In collaboration with Postgraduate Dental Deans in HEE North East, Yorkshire and Humber and Thames Valley and Wessex, initial 6 week small proof of concept pilots were set up. These pilots were in high IMD areas and returned a small but significant number of patients who required referral to GPs for a diagnosis: (23% hypertension referrals – awaiting GP confirmation of diagnosis). The team were also approached by Peninsula Dental School who are undertaking the research project ‘Case finding high blood pressure at the dentist: an examination of periodontal disease and the oral microbiome’. The school has services accessed by multiple areas of deprivation and current data shows from the 96 patients who agreed to have their readings, 19% were case found for hypertension.

The total in these cohorts to date is: 122 patients consented to take part and 19% were case found for hypertension and 4% case found for Atrial Fibrillation.
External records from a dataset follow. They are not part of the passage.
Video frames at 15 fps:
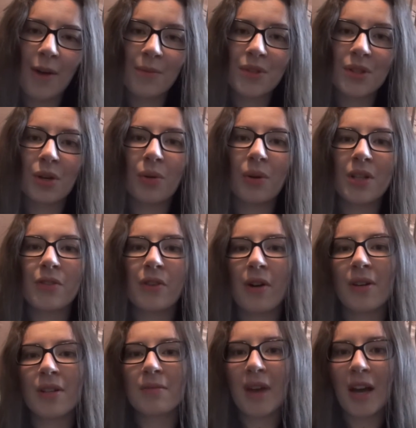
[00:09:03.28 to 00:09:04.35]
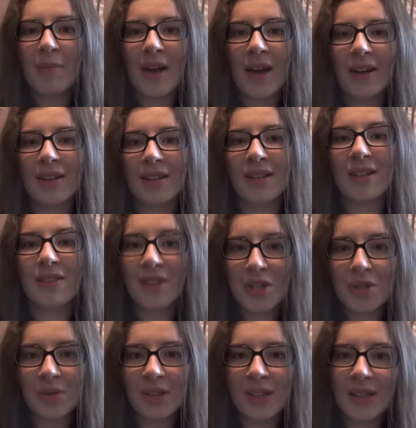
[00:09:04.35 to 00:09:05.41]
So as far as my pet
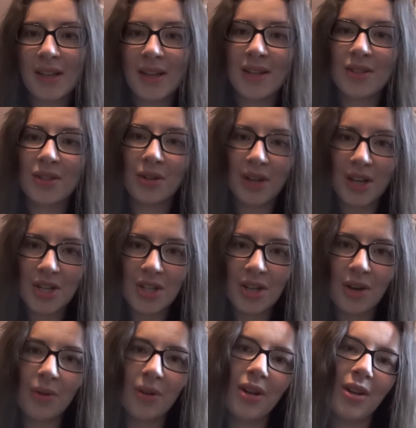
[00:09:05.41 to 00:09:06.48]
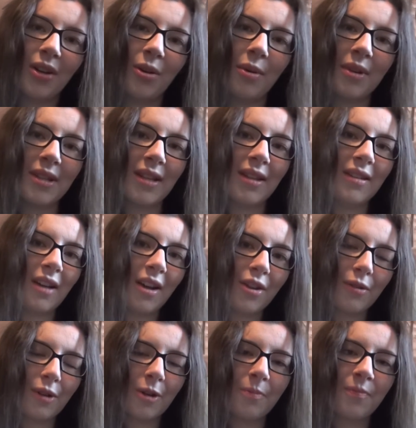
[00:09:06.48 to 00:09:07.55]
individually, it is Horatio, who is in the
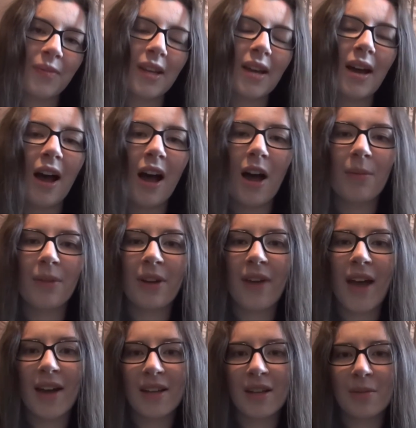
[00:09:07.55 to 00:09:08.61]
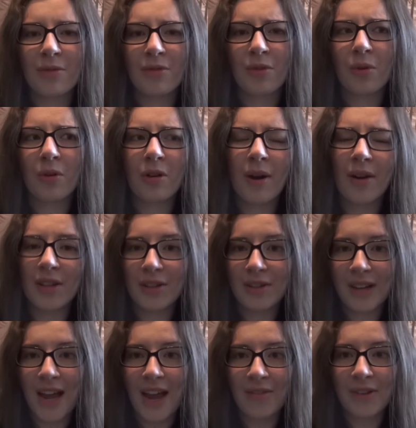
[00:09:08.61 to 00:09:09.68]
other room, and I've had him for about a year
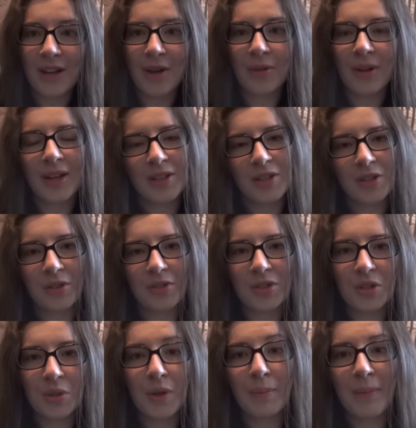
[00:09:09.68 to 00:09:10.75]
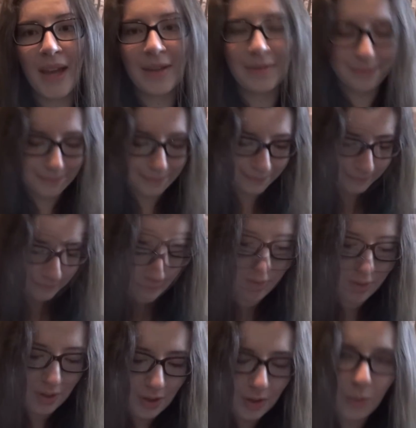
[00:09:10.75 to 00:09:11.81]
and a half now, and he turns 2 in May.
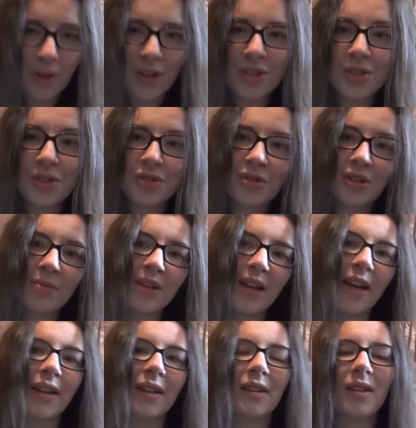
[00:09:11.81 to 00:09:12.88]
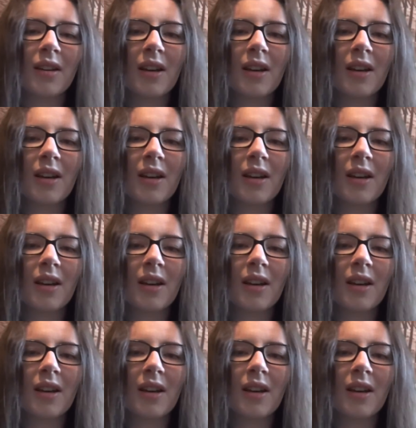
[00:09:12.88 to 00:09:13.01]
What is your dream tank?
East Riding of Yorkshire Clinical Commissioning Group have found through their CVD Surveillance Data (PHE Fingertips, PREVENT and local health intelligence data) two areas of high CVD prevalence in high IMD areas and have commissioned a CVD case finding programme in two dental practices, that have capacity, situated in the heart of these areas.

Next Steps

In association with the Postgraduate Dental Dean in HEE Yorkshire and Humber, 23 sites situated in high IMD areas will utilise the Foundation Teams in primary care as part of their community project to case find hypertension and Atrial Fibrillation from December 2022. To prevent false positive readings, if clinical case finding reach the (NICE) thresholds, the patient will be guided to undertake 7 day home readings to support confirmation prior to referral for a GP diagnosis for hypertension. This has been supported by collaboration and free resources from Kinetik Wellbeing.4

The work in Peninsula Dental School will continue in line with the research project. The two commissioned sites in East Riding of Yorkshire will continue their case finding. The data for all sites will be evaluated further and made available to view. Peninsula Dental School is looking for funding opportunities to enable and lead similar case finding to happen in other dental schools that serve high numbers of the high IMD populations.
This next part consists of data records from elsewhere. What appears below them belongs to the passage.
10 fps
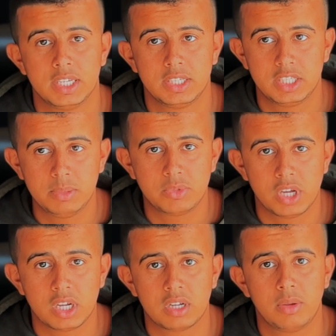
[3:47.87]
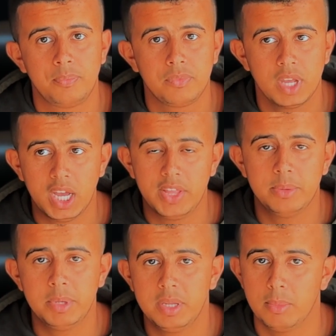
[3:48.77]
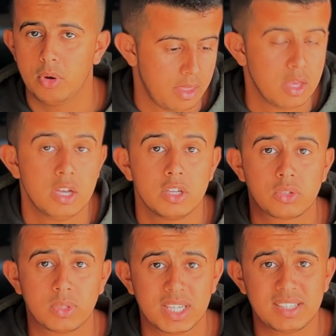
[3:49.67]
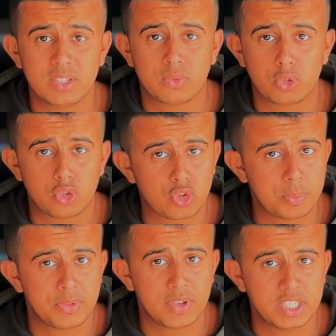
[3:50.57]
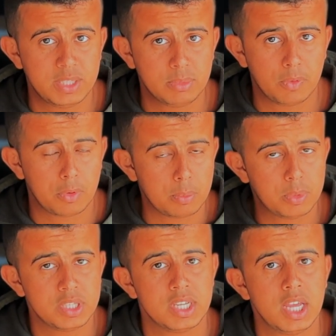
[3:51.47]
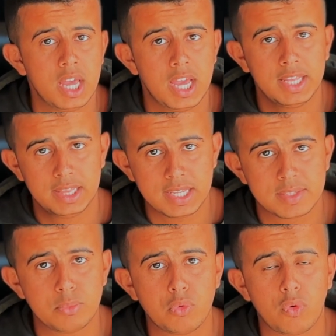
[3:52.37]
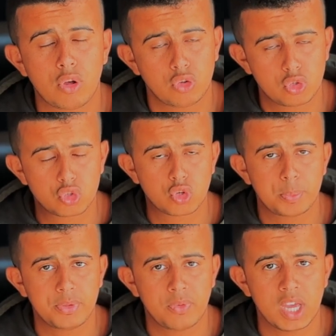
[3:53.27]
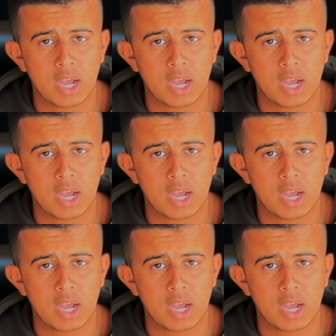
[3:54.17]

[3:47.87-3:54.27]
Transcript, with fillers: Theme Check and many more. So that's it for the Shopify theme development and let's move on to the Shopify app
All case finding is being undertaken by Dental Nurses, Dental Therapists, Hygienists and Dentists and only in practices that have capacity to do so. Following the COVID pandemic, Oral Health inequality and reducing the backlog is still the priority for dental teams. We cannot support the reduction in one inequality at the cost of another, but it is clear how dental teams can play an impactful role in not only reducing oral health inequality but also general health inequality.

References

  1. NHS Long Term Plan » Cardiovascular disease
  2. MECC Consensus statement (publishing.service.gov.uk)
  3. NHS England » Core20PLUS5 – An approach to reducing health inequalities
  4. https://www.kinetikwellbeing.com/know-your-numbers-week-2022/

Shabir Shivji

Shab is an NHS Dental Practitioner, The Dental Regional Advisor for HEE SE Working across Thames Valley and Wessex, a Clinical Dental Advisor for NHS England South East and a Senior Dental Advisor CVD Prevention Lead for the Office of The Chief Dental Officer, England.

As an immigrant to England from Uganda in the 1970s, Shab has a personal passion for reducing inequality, particularly health inequality as he has perspective from the patient view from that experience.
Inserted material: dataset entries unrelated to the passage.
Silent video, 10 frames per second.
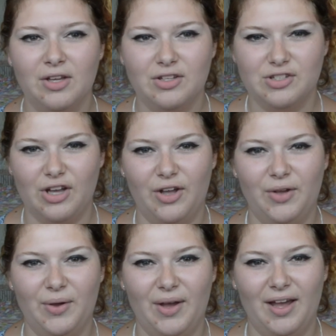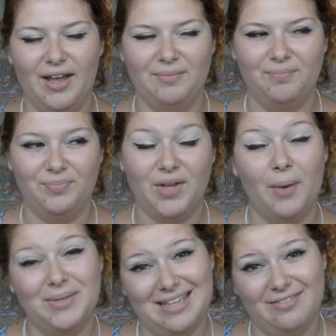So I
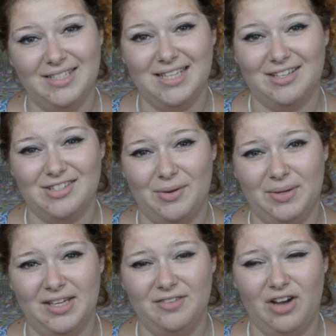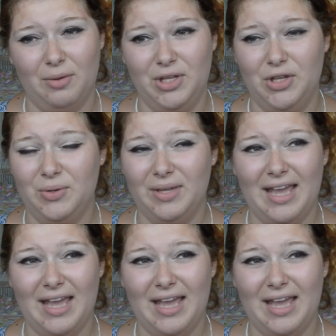would definitely take a sewing kit if I were you. You can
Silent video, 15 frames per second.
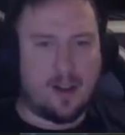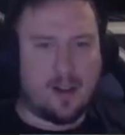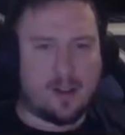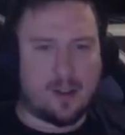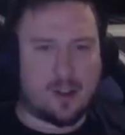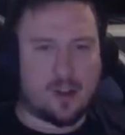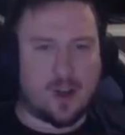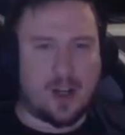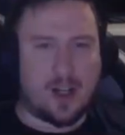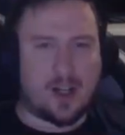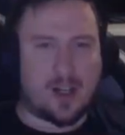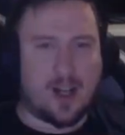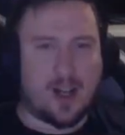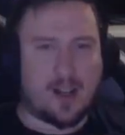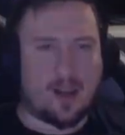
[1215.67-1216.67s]
Just trying to
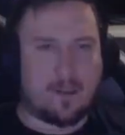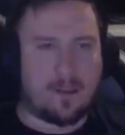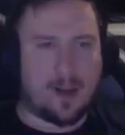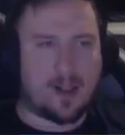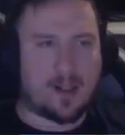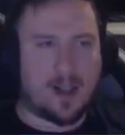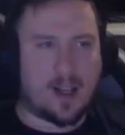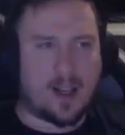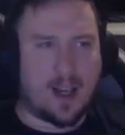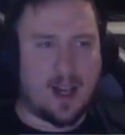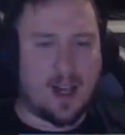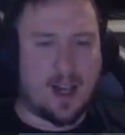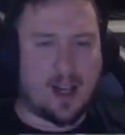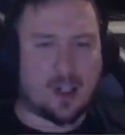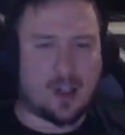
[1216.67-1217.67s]
kite the best I can.
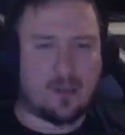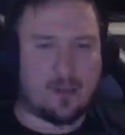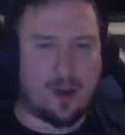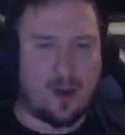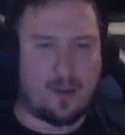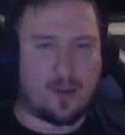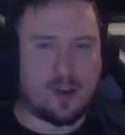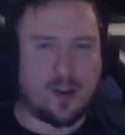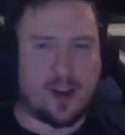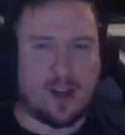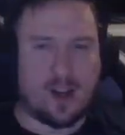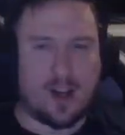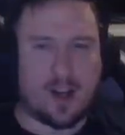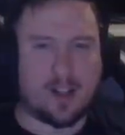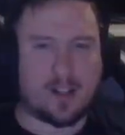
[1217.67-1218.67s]
I should probably try to
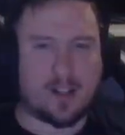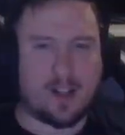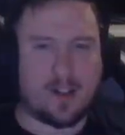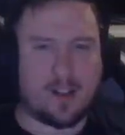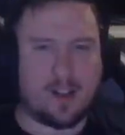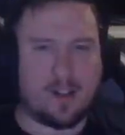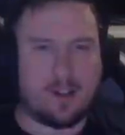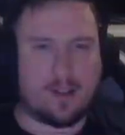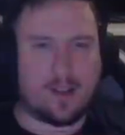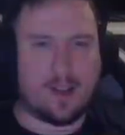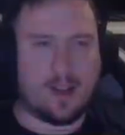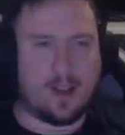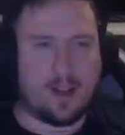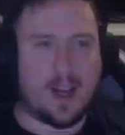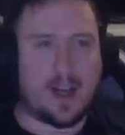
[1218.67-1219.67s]
line of sight
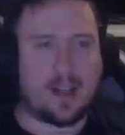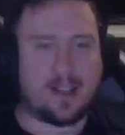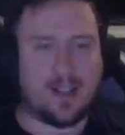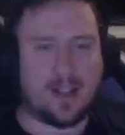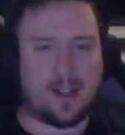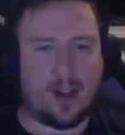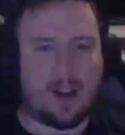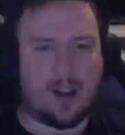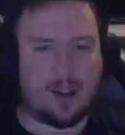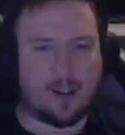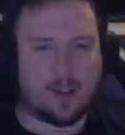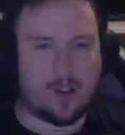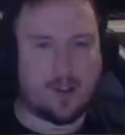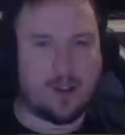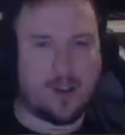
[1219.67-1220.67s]
the
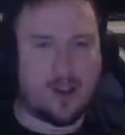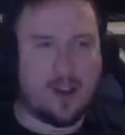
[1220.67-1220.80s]
Hunter.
Shab has had the privilege of seeing the impact of reducing oral health inequality that dental teams in England work hard to do and is a strong advocate for Making Every Contact Count and interprofessional collaborations as enablers for reducing health inequality.

In his various roles, Shab has had the privilege of working with strong, inspiring leaders, cementing his belief that strong Leadership is one of the many key levers in reducing inequality.

Declaration of interests

I have read and understood the BMJ Group policy on declaration of interests and declare the following interests: none.